AIM OF THE TASK :: Starting at the line that contains "Video frames at", please transcribe every line through the end of the entries, exactly and with no pictures.

[Stored items]
+-------+

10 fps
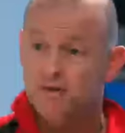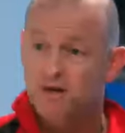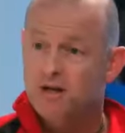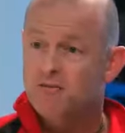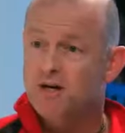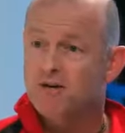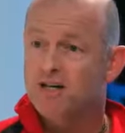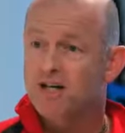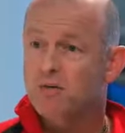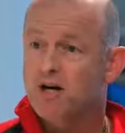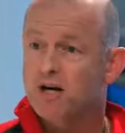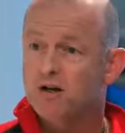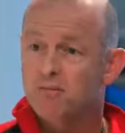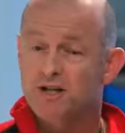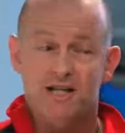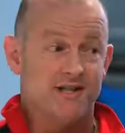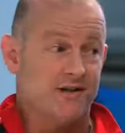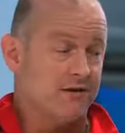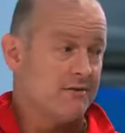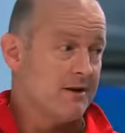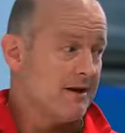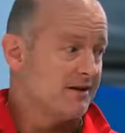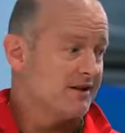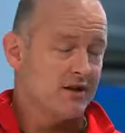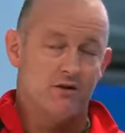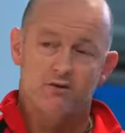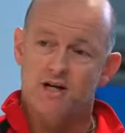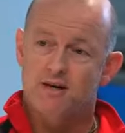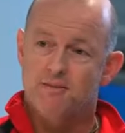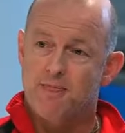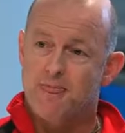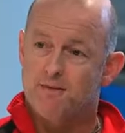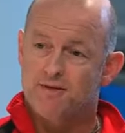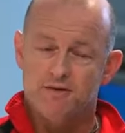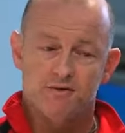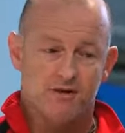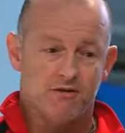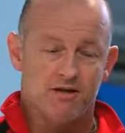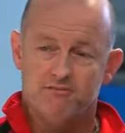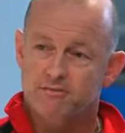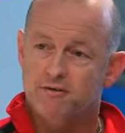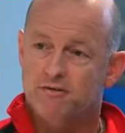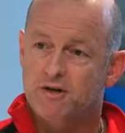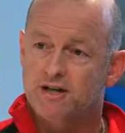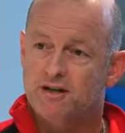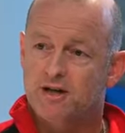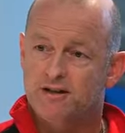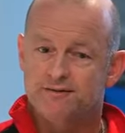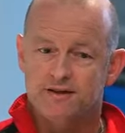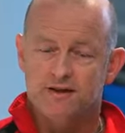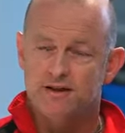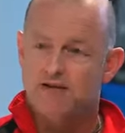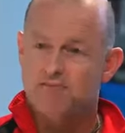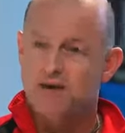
to maybe get away a little bit easier. So um, it, was, it was a great great night of uh,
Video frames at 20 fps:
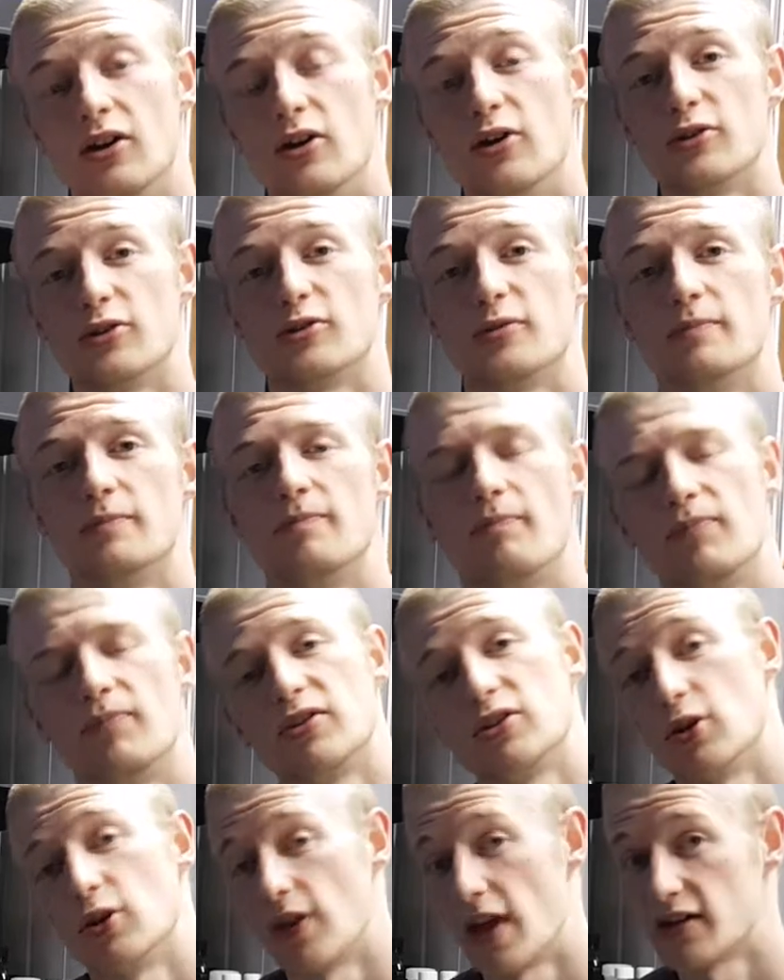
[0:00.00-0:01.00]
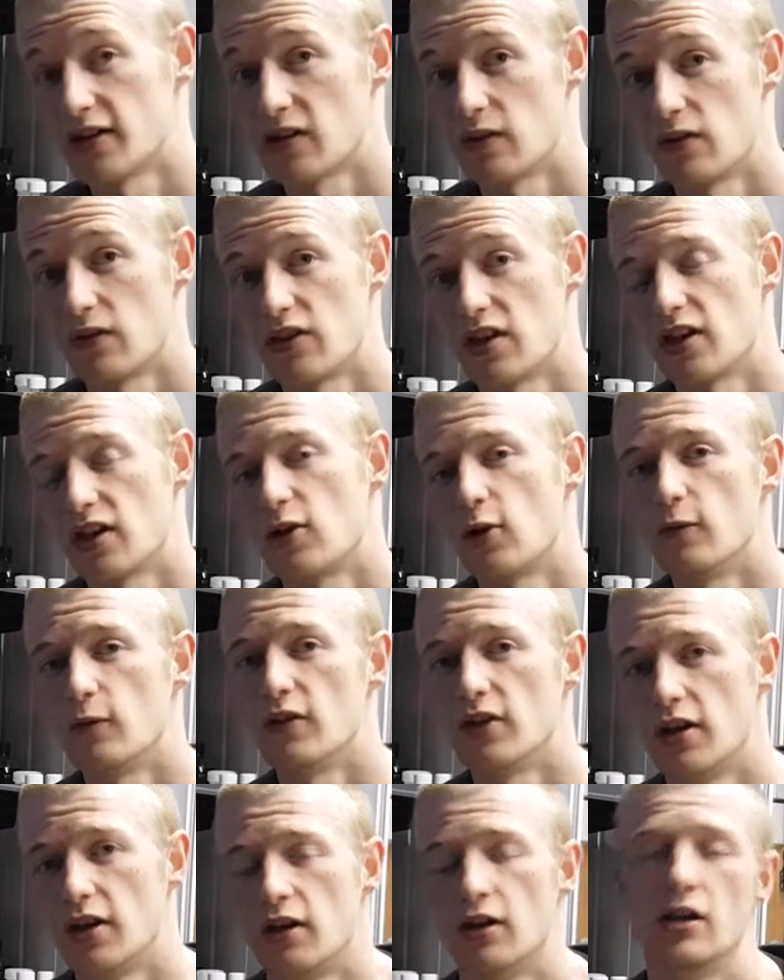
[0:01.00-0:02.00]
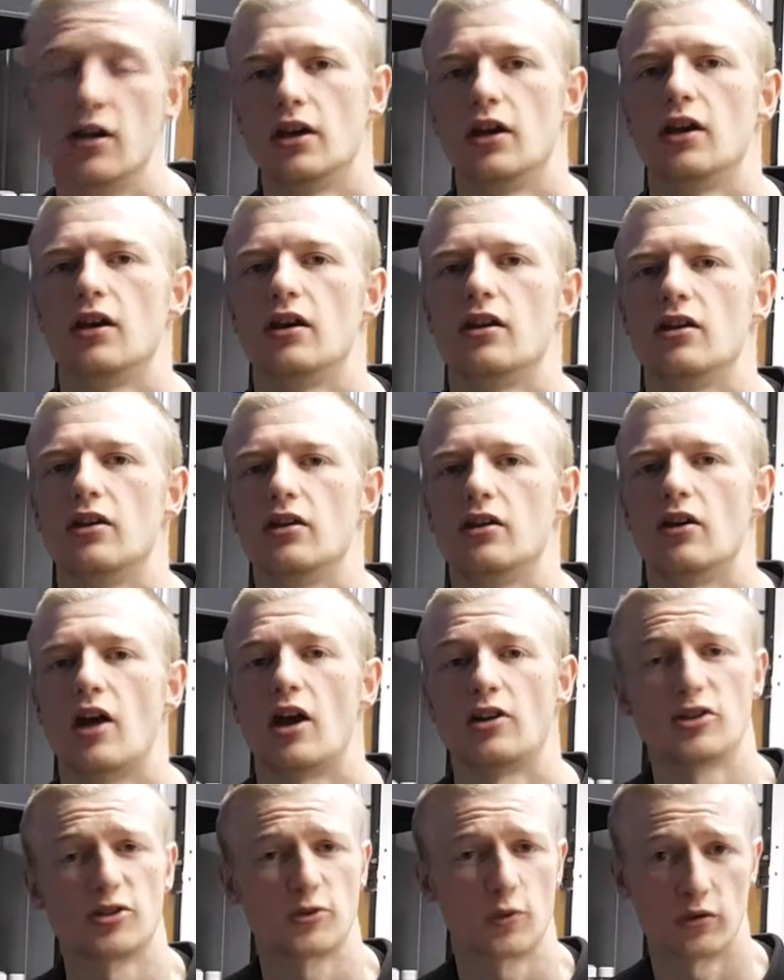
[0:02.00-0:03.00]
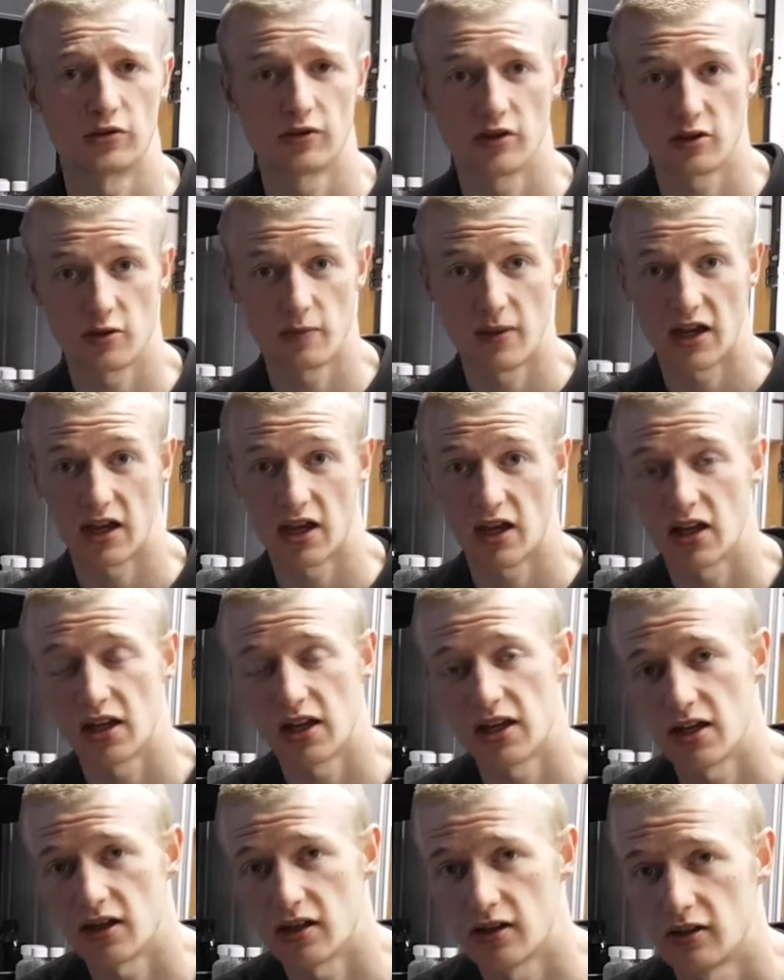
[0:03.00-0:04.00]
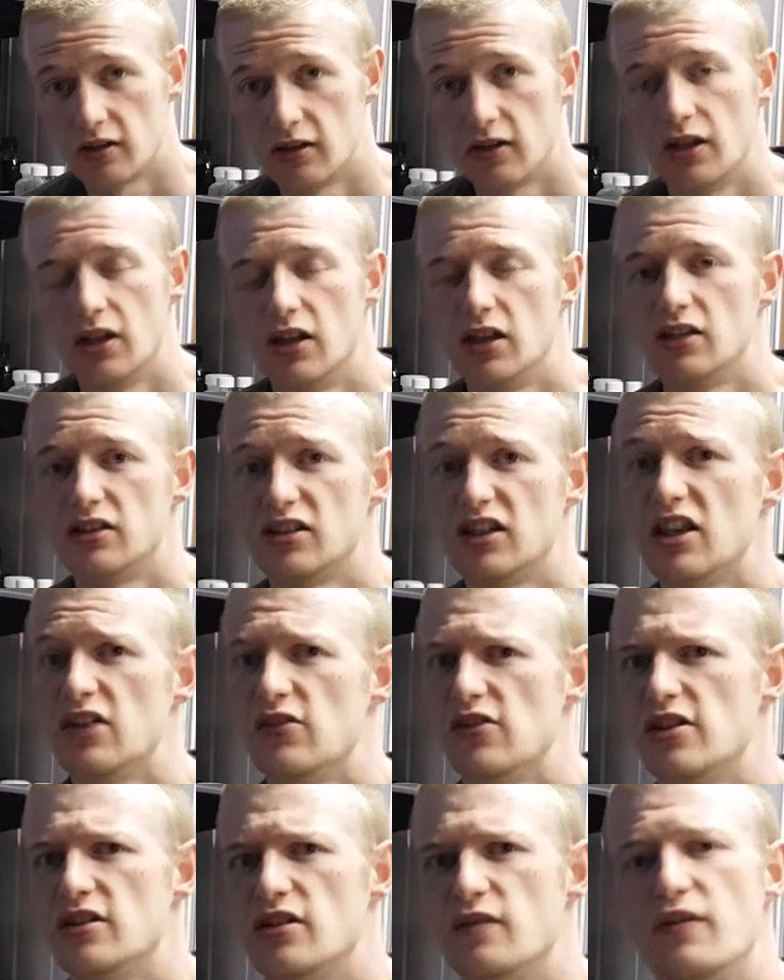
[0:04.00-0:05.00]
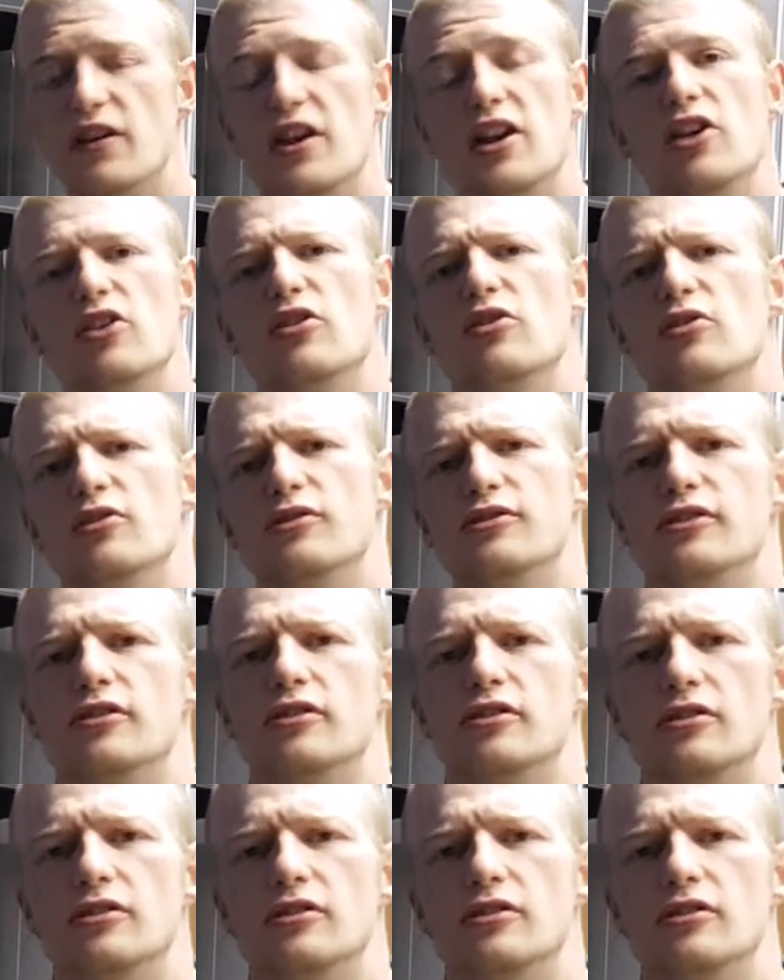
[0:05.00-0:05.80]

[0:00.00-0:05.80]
Awesome, so that's everything covered. Uh, I just wanted to make a clear series of videos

+-------+

EXERCISE OUTPUT ::
Video frames at 20 fps:
[0:00.00-0:01.00]
[0:01.00-0:02.00]
[0:02.00-0:03.00]
[0:03.00-0:04.00]
[0:04.00-0:05.00]
[0:05.00-0:05.80]

[0:00.00-0:05.80]
Awesome, so that's everything covered. Uh, I just wanted to make a clear series of videos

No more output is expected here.